Sony is currently facing possibly the worst public relations crisis they’ve ever encountered. News that user information was compromised during the recent PSN attack has torn through the industry. The PlayStation Network may not be active again for another full week, and Sony has made clear that its “efforts to resolve this matter involve re-building our system to further strengthen our network infrastructure. ”
Today, news is making the rounds that in addition to enhanced security features, other improvements may come to PSN as well. What sorts of other improvements? Cross game chat, perhaps, and maybe in-game video chat. Possibly more. One alleged Sony Computer Entertainment representative has publicly stated that PSN is in for a “massive update.”

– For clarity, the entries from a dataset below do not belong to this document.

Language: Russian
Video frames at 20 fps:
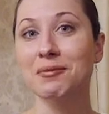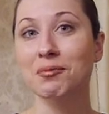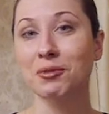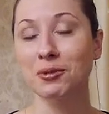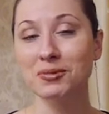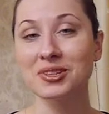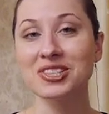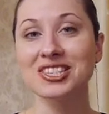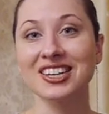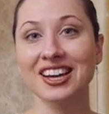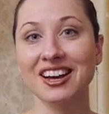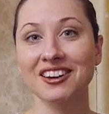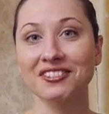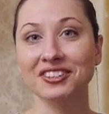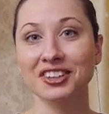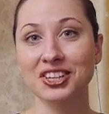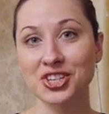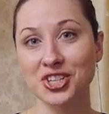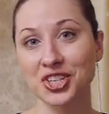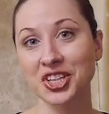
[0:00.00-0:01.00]
Помните, как вы
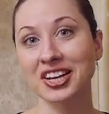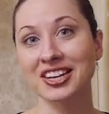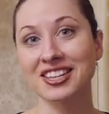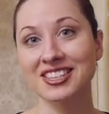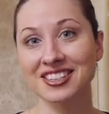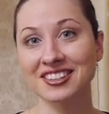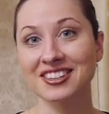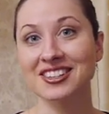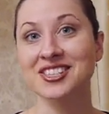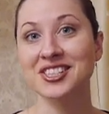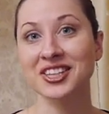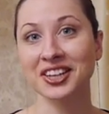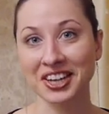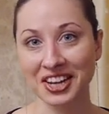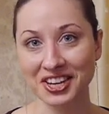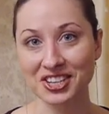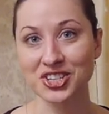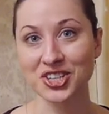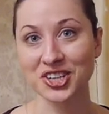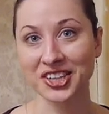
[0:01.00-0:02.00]
начинали делать
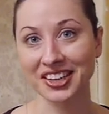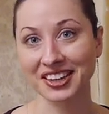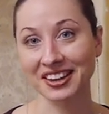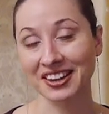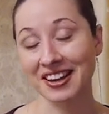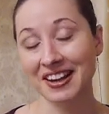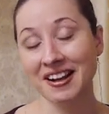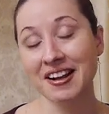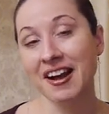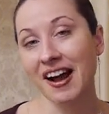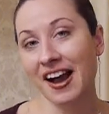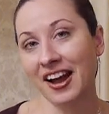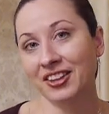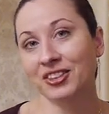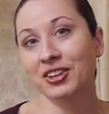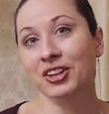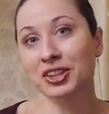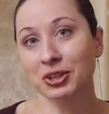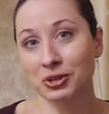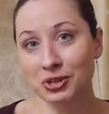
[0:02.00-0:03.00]
стаканчики?
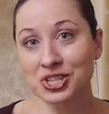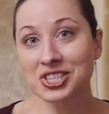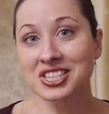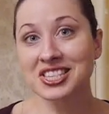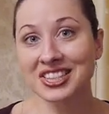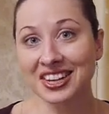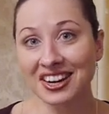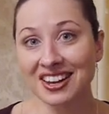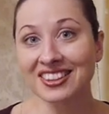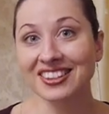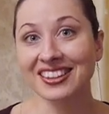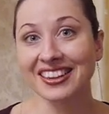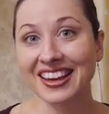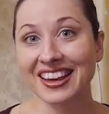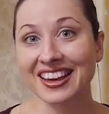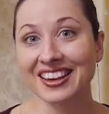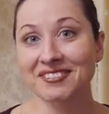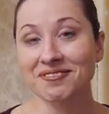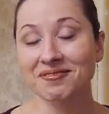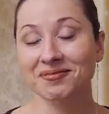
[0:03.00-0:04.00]
Она тоже
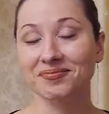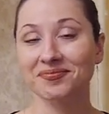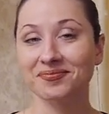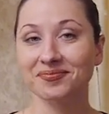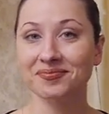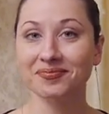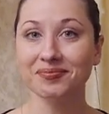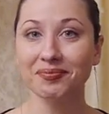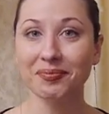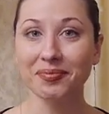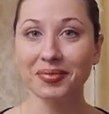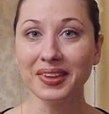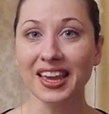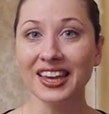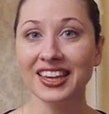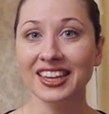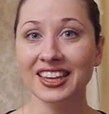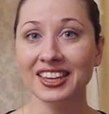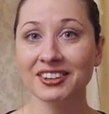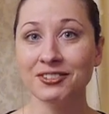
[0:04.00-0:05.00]
странная,
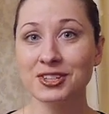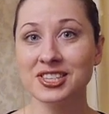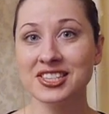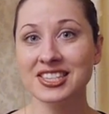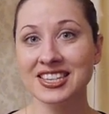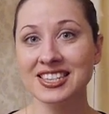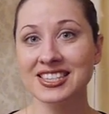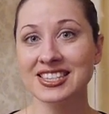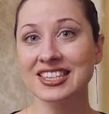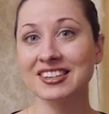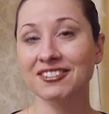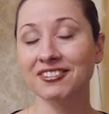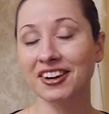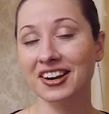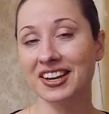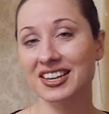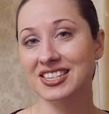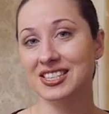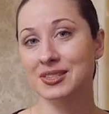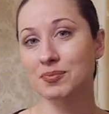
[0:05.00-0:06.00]
и вот здесь,
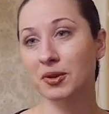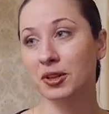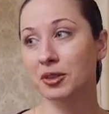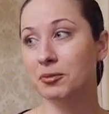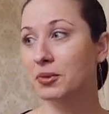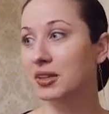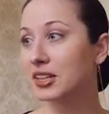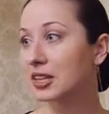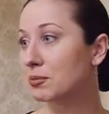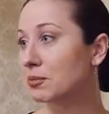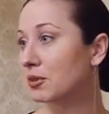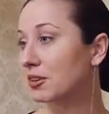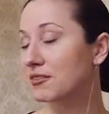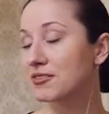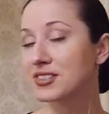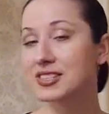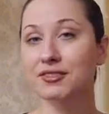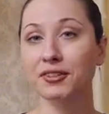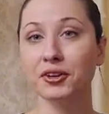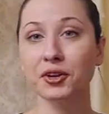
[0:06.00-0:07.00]
сливаясь с предметами в
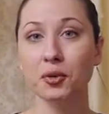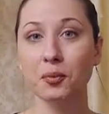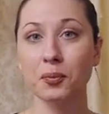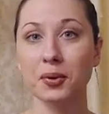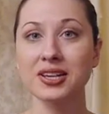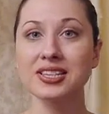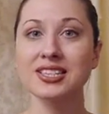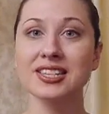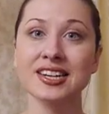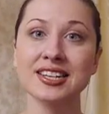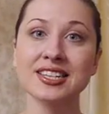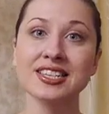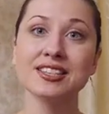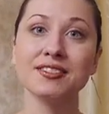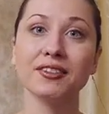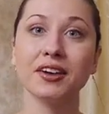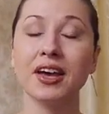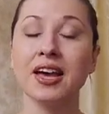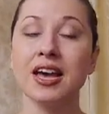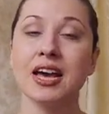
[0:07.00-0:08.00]
своем
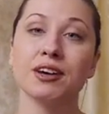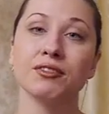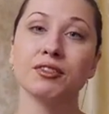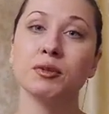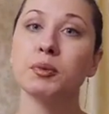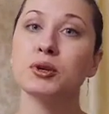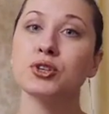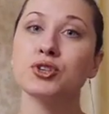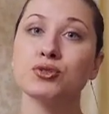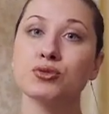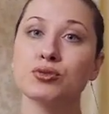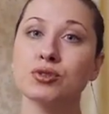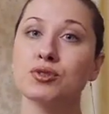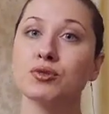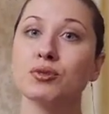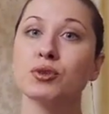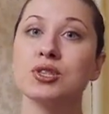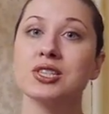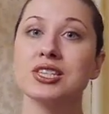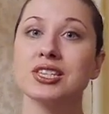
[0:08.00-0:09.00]
пространстве, вы
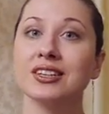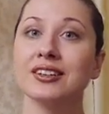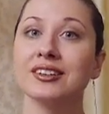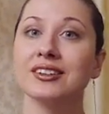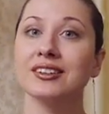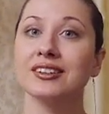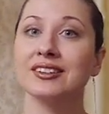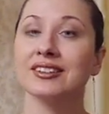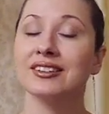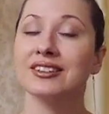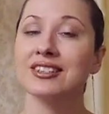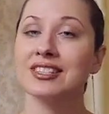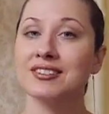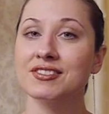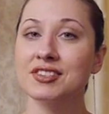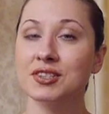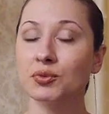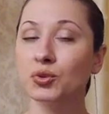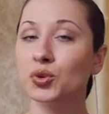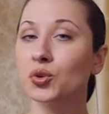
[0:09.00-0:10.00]
почувствуете э,
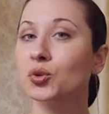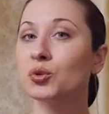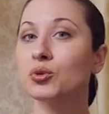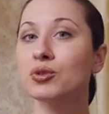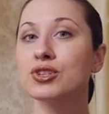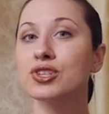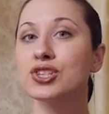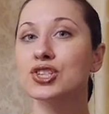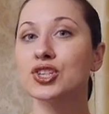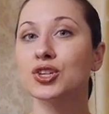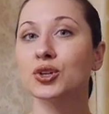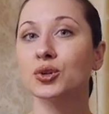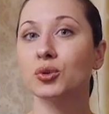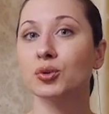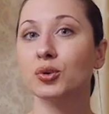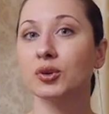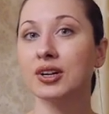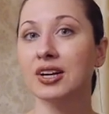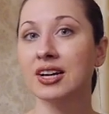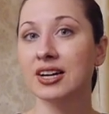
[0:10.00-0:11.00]
совсем другую
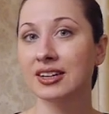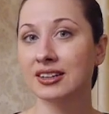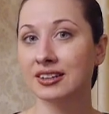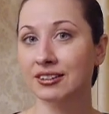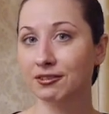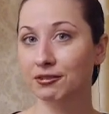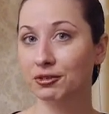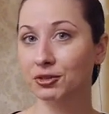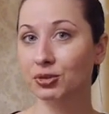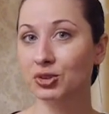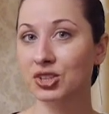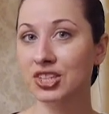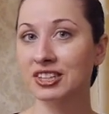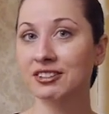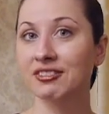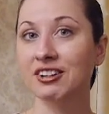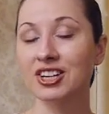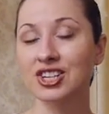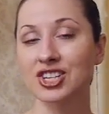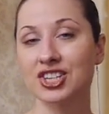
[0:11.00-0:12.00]
силу внутри
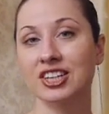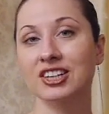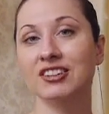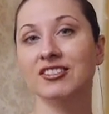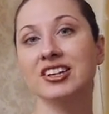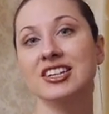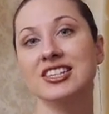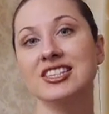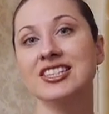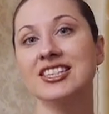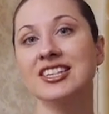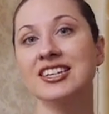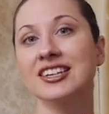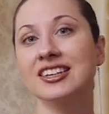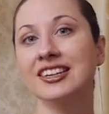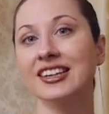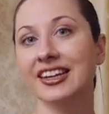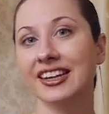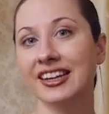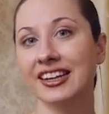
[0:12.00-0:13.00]
вашей
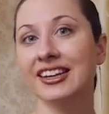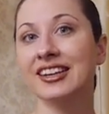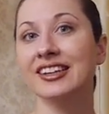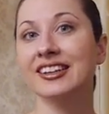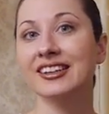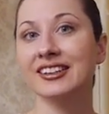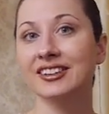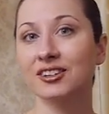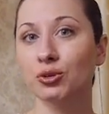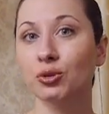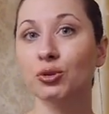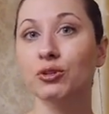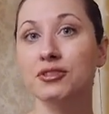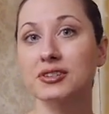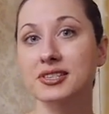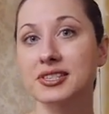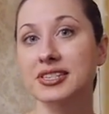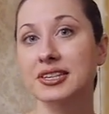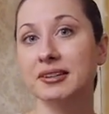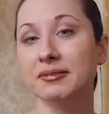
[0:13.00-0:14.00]
квартиры или
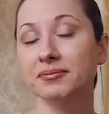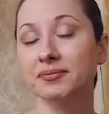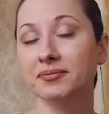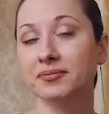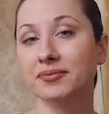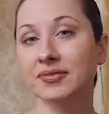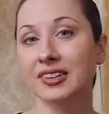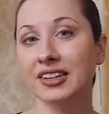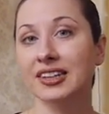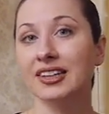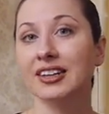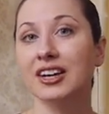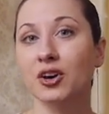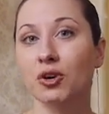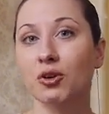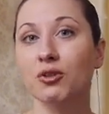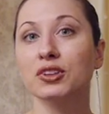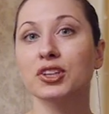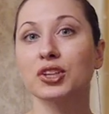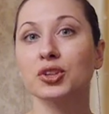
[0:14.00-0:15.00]
офиса, или
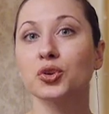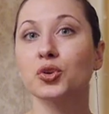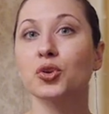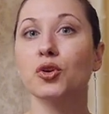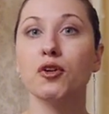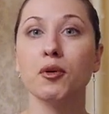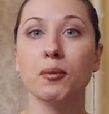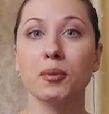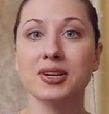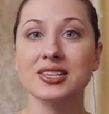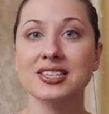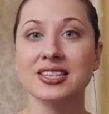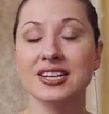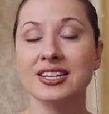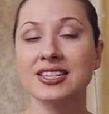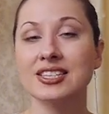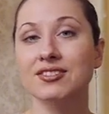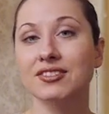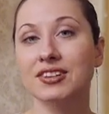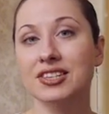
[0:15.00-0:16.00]
какого-то другого
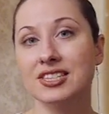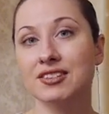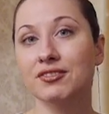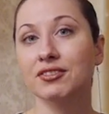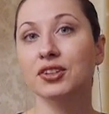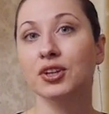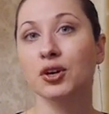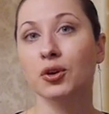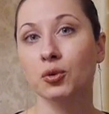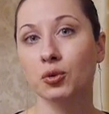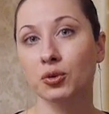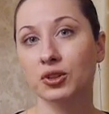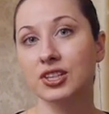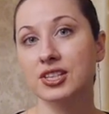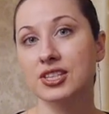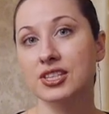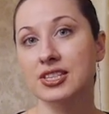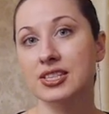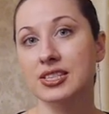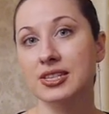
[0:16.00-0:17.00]
пространства, где вы
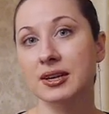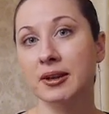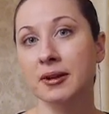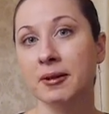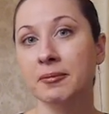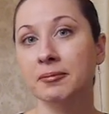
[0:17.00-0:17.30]
находитесь.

The representative in question responded (and has been responding for some time) to questions posted in the comments of stories on Engadget. Take a look at this exchange between the alleged Sony rep and Engadget commenter TheGordonShumway:
Of course, there is a world of difference between “taking into consideration” new features and actually implementing them. Given the years that have gone by without either of these features being supported on PSN, it’s a bit difficult to accept that they could easily be rolled into the package within the space of a week — particularly while the entire service is being re-engineered at the same time.
Adding some measure of believability to the claim of a “massive update” coming to PSN is that Sony, so far, has not flat-out denied it, nor have they called into question the credentials of the alleged Sony representative who made the claim in the first place.
Responding to an inquiry from Gamersmint, Senior PR Manager of Sony Computer Entertainment UK, Jonathan Fargher, offered the following:
“As I’m sure you can appreciate, there’s a lot of rumour and speculation about the PSN at the moment, a lot of which is false. All of the official announcements regarding the situation can be found here: http://blog.eu.playstation.com/.”
No denial, but certainly no conformation. Adding new features to PSN once it becomes active again is one strategy Sony might use to lure customers back to the service. Video chat may appeal to a relatively small slice of the PlayStation 3’s install base, but cross-game chat has been a heavily requested feature for ages.
Still, will new features, no matter how great, really be enough to restore confidence in PSN? Or does the massive breach of PSN’s security, and Sony’s delayed response, require a more significant gesture on Sony’s part? What do you think?